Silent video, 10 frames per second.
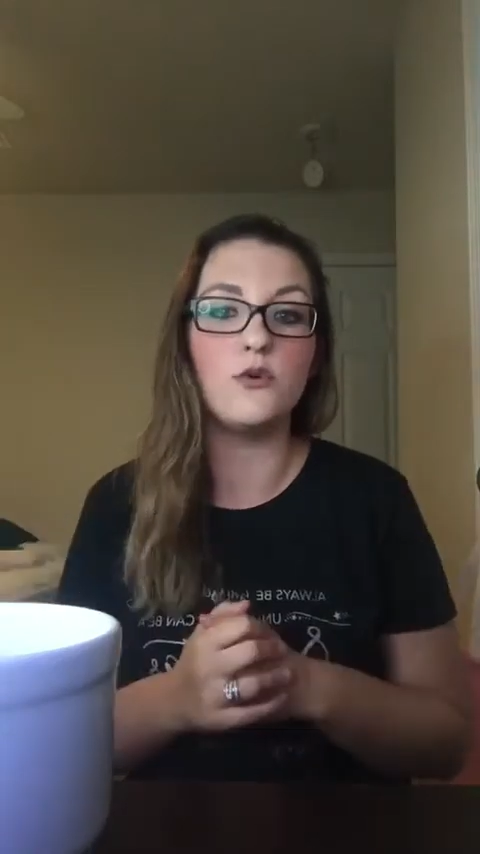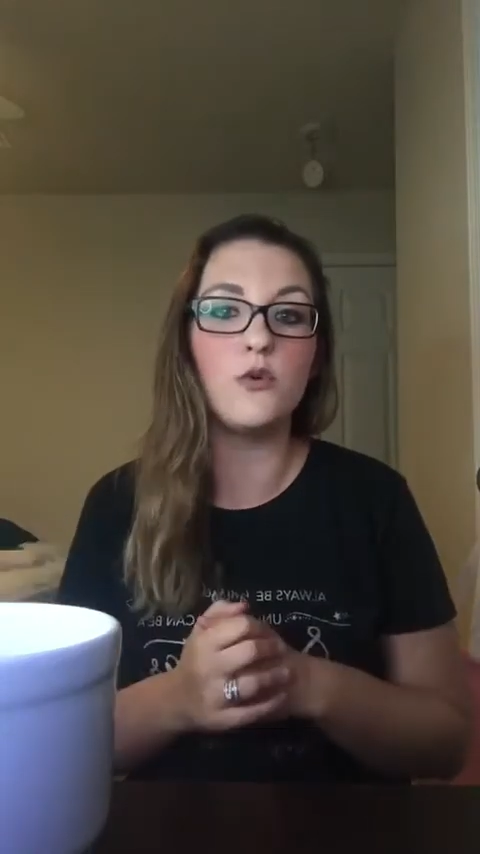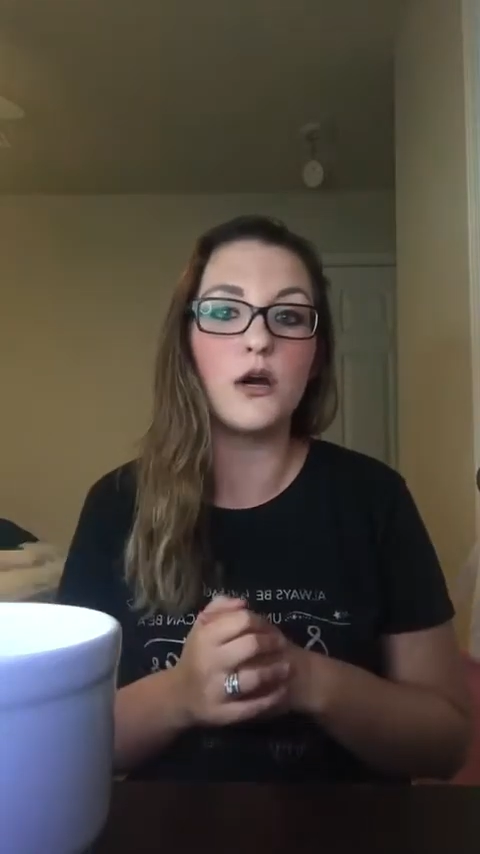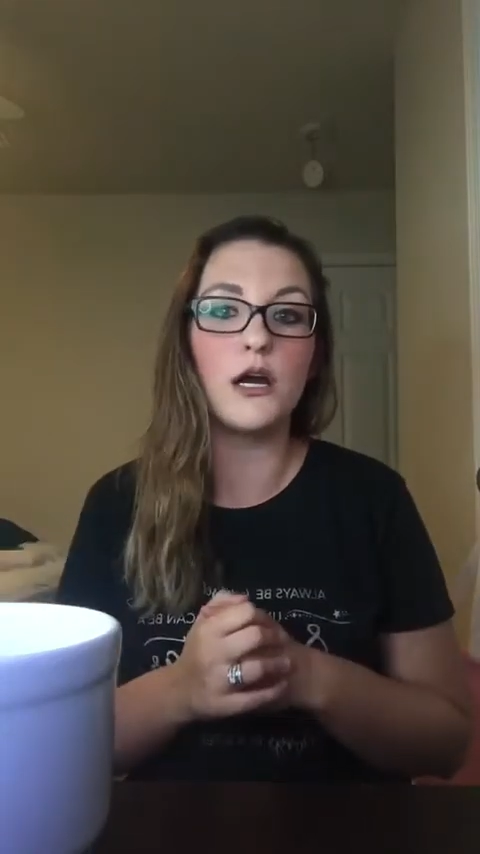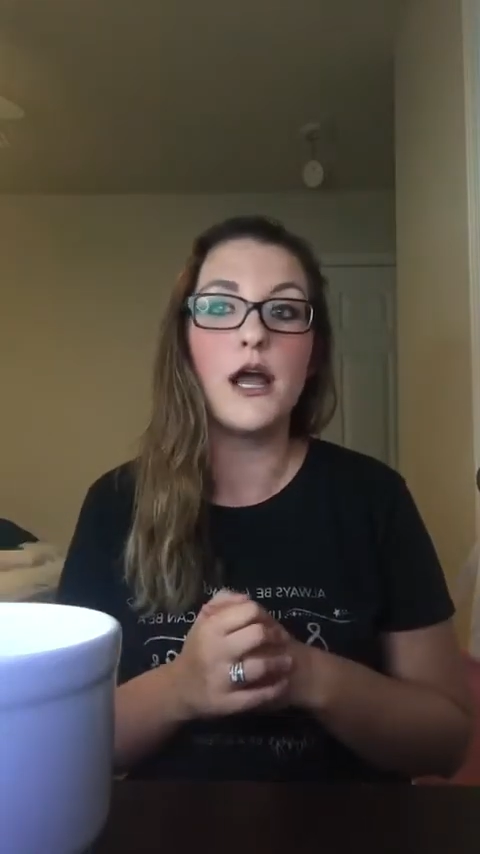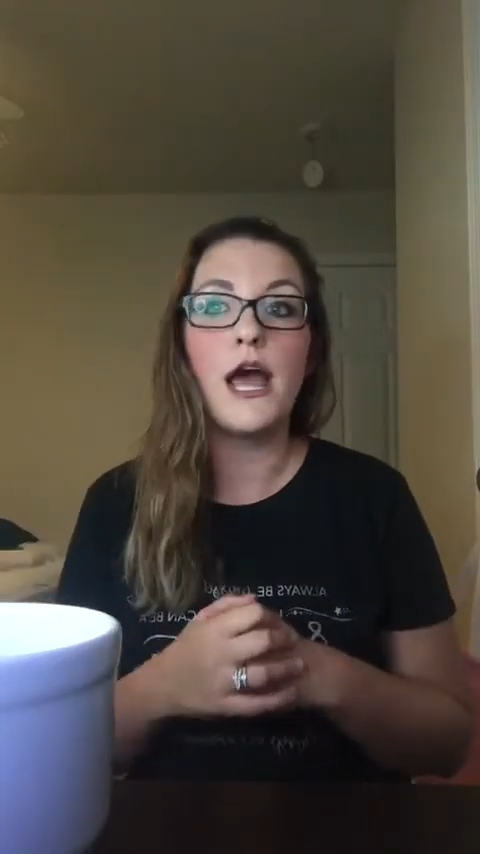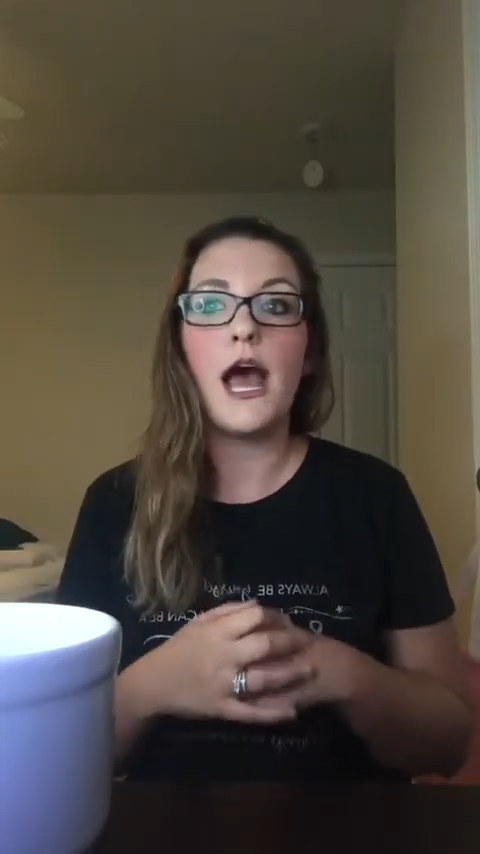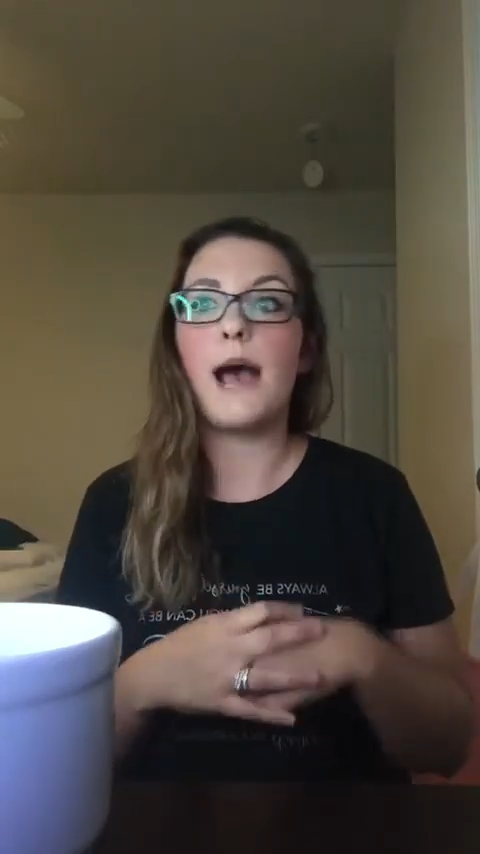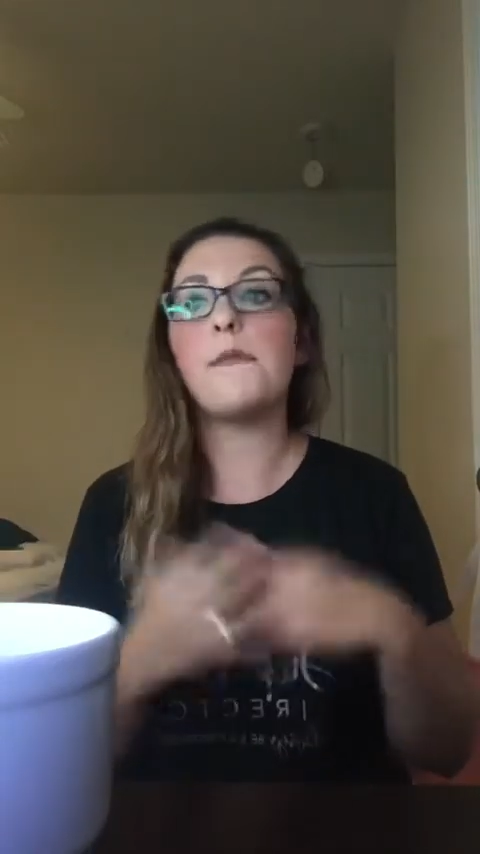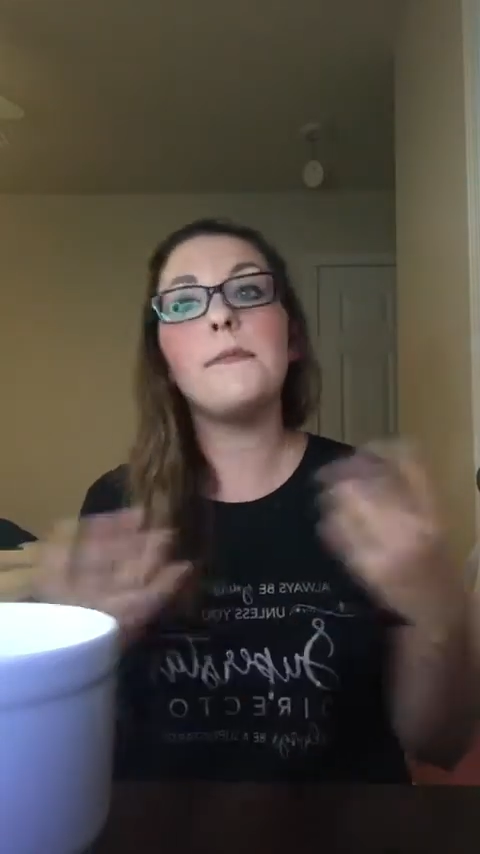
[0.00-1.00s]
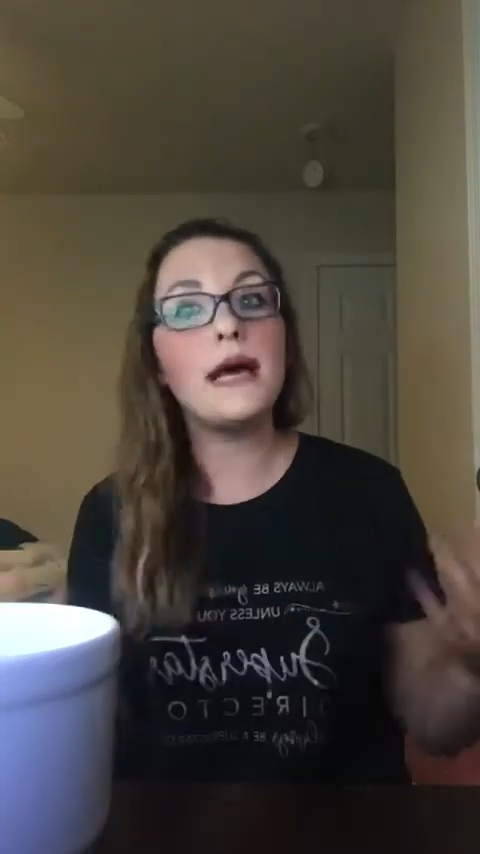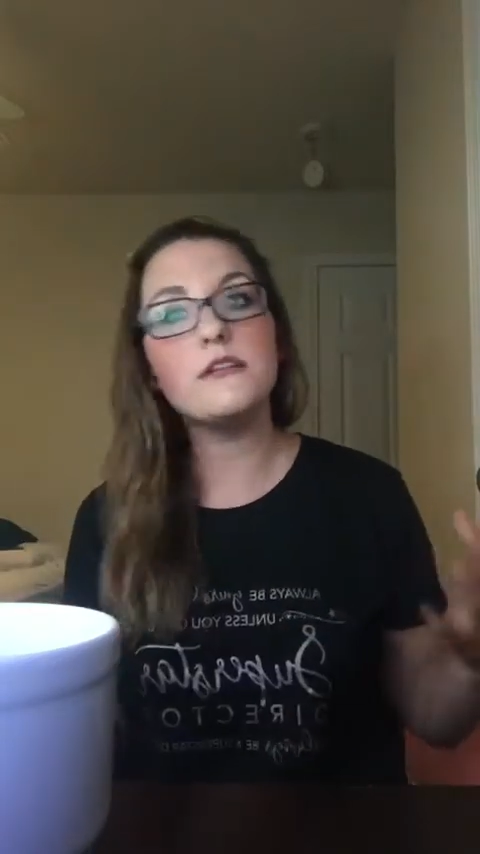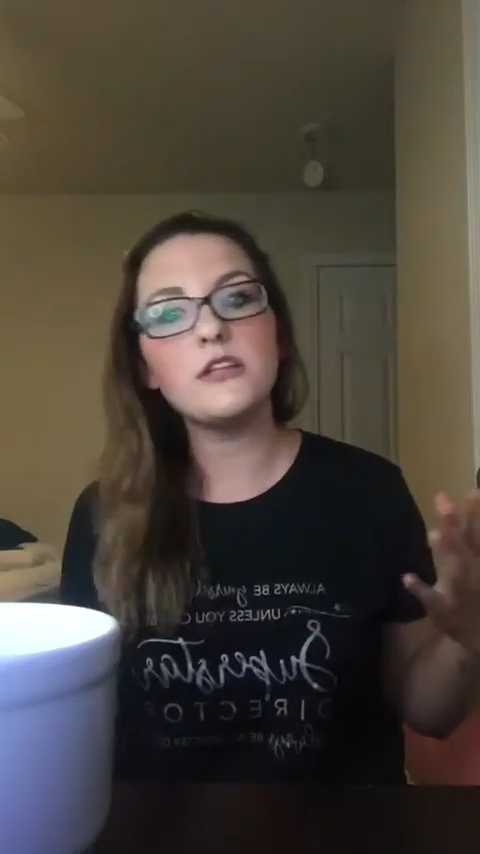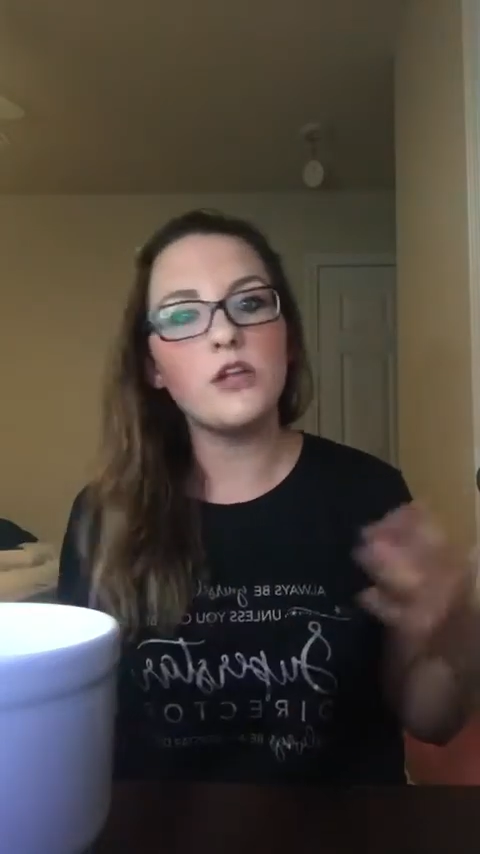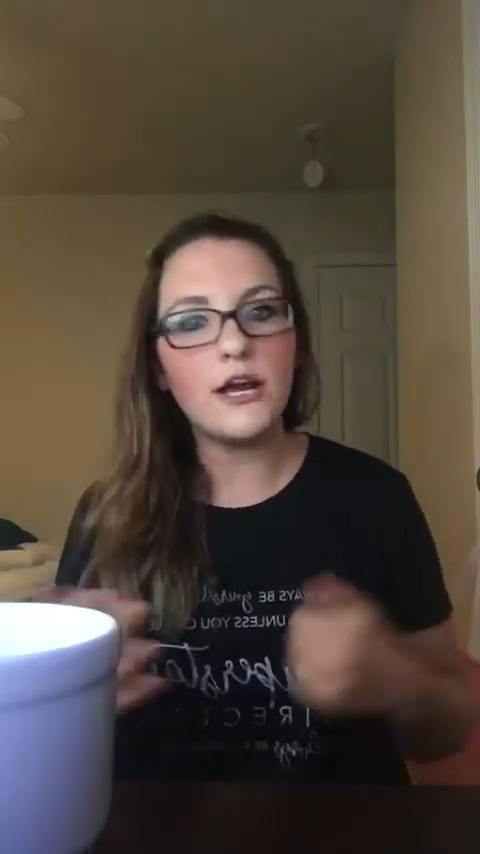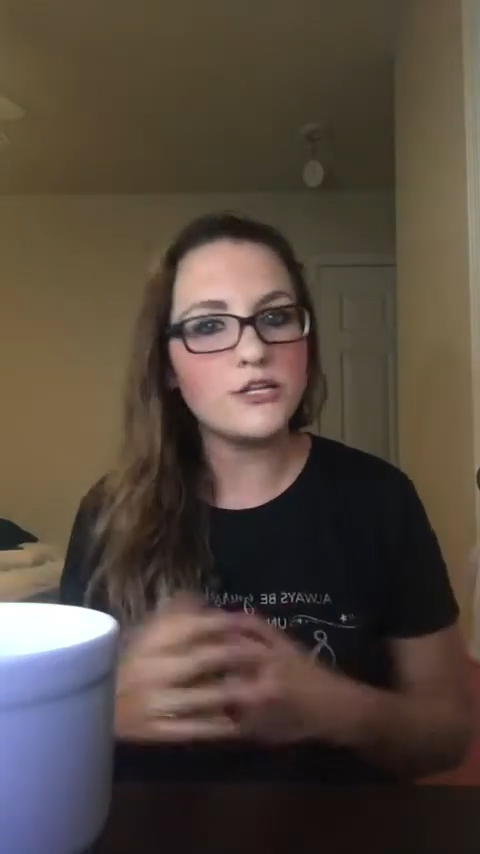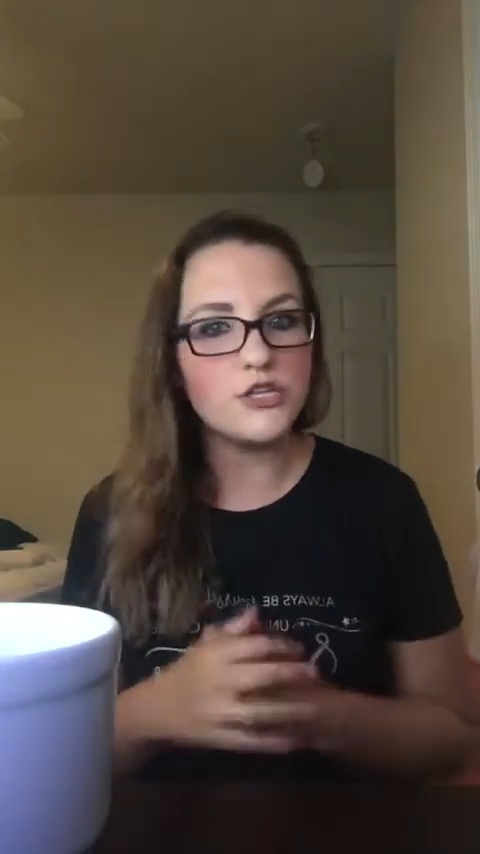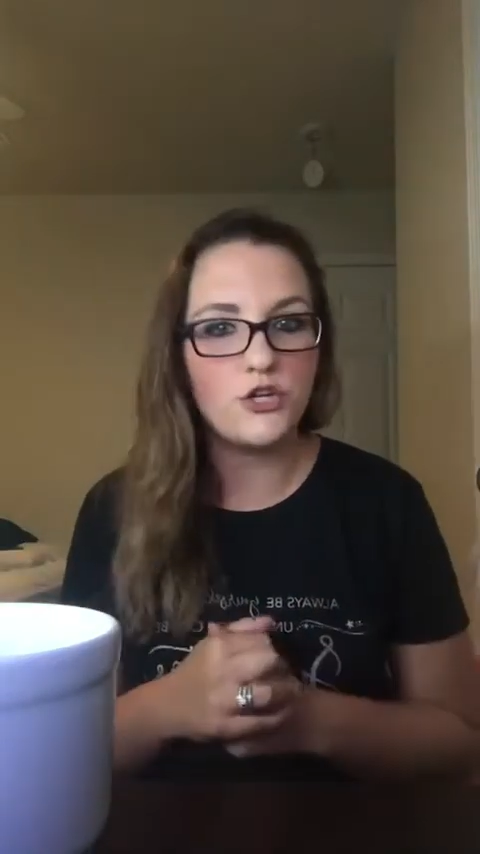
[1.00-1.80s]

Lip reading: Or I'm about to launch a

________________________________________

- _Work instruction_: Write out the data exactly, and exclude every picture it holds.

- _Response area_:
Silent video, 10 frames per second.
[0.00-1.00s]
[1.00-1.80s]

Lip reading: Or I'm about to launch a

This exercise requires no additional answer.